LAURENCE REES: Surely, it must be around December 1941 when we know Hitler’s having these meetings..


LAURENCE REES: And his rhetoric at that point is demonstrably exterminational rhetoric.

DAVID CESARANI: Yes. But why is it then that it’s not until May/ June 1942 that Eichmannn travels to the West of Europe, gathers together his men, the bureaucrats of office 4B4, and says to them: we’re going to have the yellow star, we’re going to have round-ups and we’re going to work with the local officials to deport the Jews. That’s a four, five months time lag?

LAURENCE REES: Yes, but they’re also deporting the Jews in Slovakia by March 1942 and then there 3 million Jews in Poland…

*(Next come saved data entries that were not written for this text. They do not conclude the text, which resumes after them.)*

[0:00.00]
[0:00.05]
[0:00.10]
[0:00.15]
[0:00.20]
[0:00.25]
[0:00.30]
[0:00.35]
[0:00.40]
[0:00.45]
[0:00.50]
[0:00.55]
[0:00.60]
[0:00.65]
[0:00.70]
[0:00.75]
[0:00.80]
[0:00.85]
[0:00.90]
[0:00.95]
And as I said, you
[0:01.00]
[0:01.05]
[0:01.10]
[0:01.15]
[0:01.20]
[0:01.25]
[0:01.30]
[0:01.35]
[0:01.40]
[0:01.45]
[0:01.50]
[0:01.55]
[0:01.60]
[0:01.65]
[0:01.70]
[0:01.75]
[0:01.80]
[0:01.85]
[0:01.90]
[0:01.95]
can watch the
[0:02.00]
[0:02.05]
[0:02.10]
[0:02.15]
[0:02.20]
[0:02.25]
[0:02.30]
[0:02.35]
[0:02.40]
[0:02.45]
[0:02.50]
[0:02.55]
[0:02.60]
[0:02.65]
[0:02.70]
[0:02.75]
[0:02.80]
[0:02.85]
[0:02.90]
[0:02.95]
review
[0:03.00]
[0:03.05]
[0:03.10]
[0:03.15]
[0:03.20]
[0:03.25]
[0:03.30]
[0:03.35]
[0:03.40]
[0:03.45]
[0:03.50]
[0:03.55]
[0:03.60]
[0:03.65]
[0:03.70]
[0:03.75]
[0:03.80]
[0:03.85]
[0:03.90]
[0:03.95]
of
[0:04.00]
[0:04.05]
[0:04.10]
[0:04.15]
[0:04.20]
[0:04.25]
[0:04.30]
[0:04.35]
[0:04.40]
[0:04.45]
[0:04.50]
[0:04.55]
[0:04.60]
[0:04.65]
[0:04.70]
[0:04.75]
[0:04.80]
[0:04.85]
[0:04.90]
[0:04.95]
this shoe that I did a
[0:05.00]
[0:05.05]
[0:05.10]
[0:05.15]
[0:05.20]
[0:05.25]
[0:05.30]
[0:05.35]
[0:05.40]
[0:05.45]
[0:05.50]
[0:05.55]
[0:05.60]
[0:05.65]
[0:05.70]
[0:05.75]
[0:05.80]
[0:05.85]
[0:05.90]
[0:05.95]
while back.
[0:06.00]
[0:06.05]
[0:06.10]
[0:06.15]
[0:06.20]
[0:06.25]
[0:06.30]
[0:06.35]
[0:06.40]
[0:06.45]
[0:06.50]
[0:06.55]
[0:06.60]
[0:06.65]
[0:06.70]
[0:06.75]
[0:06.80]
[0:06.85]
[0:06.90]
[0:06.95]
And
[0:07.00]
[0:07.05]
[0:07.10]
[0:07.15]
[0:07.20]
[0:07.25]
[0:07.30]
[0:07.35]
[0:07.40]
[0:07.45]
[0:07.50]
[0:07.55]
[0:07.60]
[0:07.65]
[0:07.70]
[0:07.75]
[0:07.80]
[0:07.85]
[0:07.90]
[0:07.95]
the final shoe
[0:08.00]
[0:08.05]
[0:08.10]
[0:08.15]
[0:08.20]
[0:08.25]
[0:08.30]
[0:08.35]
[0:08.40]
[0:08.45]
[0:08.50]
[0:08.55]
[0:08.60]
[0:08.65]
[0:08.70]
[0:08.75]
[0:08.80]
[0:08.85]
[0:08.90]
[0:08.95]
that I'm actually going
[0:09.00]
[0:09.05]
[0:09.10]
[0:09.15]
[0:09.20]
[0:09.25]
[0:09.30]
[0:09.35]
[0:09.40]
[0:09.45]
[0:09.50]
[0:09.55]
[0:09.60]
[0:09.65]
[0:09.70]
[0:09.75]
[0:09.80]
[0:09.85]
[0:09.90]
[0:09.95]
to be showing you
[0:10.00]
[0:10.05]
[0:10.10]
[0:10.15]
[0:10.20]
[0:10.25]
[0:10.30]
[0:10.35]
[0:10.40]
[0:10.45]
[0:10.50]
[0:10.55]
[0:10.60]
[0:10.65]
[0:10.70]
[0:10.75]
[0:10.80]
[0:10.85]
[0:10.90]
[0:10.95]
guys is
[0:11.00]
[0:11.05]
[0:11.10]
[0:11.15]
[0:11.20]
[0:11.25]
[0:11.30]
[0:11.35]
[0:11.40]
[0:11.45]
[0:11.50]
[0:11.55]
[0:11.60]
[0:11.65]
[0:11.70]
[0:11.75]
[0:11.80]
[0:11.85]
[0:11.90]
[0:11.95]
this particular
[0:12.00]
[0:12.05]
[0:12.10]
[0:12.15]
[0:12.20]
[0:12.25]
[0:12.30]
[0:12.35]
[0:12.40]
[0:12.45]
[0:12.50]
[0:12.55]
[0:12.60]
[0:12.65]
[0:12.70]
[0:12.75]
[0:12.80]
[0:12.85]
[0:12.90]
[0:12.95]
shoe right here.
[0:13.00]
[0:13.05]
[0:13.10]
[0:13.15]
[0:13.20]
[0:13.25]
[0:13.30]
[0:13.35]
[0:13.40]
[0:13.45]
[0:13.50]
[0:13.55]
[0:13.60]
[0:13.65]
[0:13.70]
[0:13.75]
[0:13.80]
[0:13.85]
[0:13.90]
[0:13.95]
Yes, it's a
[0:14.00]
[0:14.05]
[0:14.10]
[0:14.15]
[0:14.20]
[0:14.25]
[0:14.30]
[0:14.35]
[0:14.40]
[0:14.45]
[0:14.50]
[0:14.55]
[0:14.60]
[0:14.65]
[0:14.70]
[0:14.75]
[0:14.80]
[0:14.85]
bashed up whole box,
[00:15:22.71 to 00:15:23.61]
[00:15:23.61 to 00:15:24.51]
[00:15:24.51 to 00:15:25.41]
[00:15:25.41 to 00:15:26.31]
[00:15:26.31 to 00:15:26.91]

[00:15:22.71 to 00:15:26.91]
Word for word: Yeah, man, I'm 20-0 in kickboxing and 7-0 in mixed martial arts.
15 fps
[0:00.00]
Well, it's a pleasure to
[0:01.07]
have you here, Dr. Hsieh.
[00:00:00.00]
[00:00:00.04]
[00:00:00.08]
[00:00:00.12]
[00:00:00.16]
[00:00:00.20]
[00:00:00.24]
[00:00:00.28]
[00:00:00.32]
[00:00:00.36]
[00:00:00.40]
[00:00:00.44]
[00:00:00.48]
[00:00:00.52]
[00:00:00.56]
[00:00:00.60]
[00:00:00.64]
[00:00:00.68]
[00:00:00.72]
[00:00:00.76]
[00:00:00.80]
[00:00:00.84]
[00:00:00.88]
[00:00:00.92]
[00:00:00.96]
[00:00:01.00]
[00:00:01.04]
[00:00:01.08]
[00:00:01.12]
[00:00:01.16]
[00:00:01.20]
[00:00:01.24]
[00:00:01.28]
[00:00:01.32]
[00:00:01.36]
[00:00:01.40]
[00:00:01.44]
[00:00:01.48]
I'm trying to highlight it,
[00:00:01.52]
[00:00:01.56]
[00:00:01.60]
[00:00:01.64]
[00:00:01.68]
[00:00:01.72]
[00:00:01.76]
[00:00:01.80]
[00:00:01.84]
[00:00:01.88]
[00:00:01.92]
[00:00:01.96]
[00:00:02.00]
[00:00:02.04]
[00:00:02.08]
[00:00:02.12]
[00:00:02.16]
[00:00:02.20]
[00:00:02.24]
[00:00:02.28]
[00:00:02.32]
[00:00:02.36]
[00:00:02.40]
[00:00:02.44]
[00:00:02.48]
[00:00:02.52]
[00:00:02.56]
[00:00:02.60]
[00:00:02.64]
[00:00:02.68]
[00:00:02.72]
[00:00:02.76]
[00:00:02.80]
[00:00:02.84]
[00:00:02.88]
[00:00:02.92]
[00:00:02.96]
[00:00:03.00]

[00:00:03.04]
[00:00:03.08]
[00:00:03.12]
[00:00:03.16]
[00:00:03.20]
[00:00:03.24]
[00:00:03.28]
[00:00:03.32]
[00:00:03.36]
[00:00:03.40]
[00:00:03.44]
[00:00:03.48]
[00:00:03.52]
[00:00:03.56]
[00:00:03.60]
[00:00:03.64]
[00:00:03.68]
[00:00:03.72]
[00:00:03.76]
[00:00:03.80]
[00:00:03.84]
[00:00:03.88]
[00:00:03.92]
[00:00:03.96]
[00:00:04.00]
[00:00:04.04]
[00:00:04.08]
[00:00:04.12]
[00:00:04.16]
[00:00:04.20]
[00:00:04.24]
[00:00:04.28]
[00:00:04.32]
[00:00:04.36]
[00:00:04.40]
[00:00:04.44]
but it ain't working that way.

DAVID CESARANI: Yes, but it’s a puzzle to which I have no answer. You would have thought that if a decision, a hard and fast decision, was taken some time in the second half of December to annihilate the Jews of Europe; to set the apparatus going, there would have been a bit of a distraction with the crisis in the Eastern Front and America’s entry into the war, but, nevertheless, Heydrich gets certain of the key executors together on 20th of January, sorts that out, says afterwards to Eichmann, okay, we’ve got the agreement of all the state secretaries and elements of the apparatus that we need to have in line, now let’s press the start button. Why doesn’t the following day Eichmann fly to Paris and say the Jews of France are going to be annihilated? Biological annihilation. Instead, the whole thing kind of limps on for several months.

It’s partly because of the question that they couldn’t decide what to do with Jews of mixed race, as they conceived it. And Eichmann has to have a number of meetings in the spring of 1942, endless arguments about how do you define the Jews who are going to be deported, because, of course, you can’t deport a target group unless you have designated them and classified them in a certain way. And the Nazis could never decide who was a Jew.

LAURENCE REES: And it’s one thing to sit in a room and listen to Hitler saying 'exterminate' this group of people, and it’s quite another to go off and try and make it happen when you’re dealing with diplomatic, transport, technological issues, and it would takes months to organise.

DAVID CESARANI: So, I don’t think you can find the decision for the genocide against all the Jews of Europe in the summer or even the early autumn of 1941.

I lean much more towards the view of those who see it as coming in the autumn. I think Gerlach and Peter Witte are right on that, and I think ultimately Peter Longerich has the best of all solutions that it is seen in stages, an incremental process. Not just of radicalisation - that’s a rather sort of cheap explanation. It’s very confusing to discern because you have overlapping and sometimes contradictory policies going on at the same time and you have time lags, etcetera.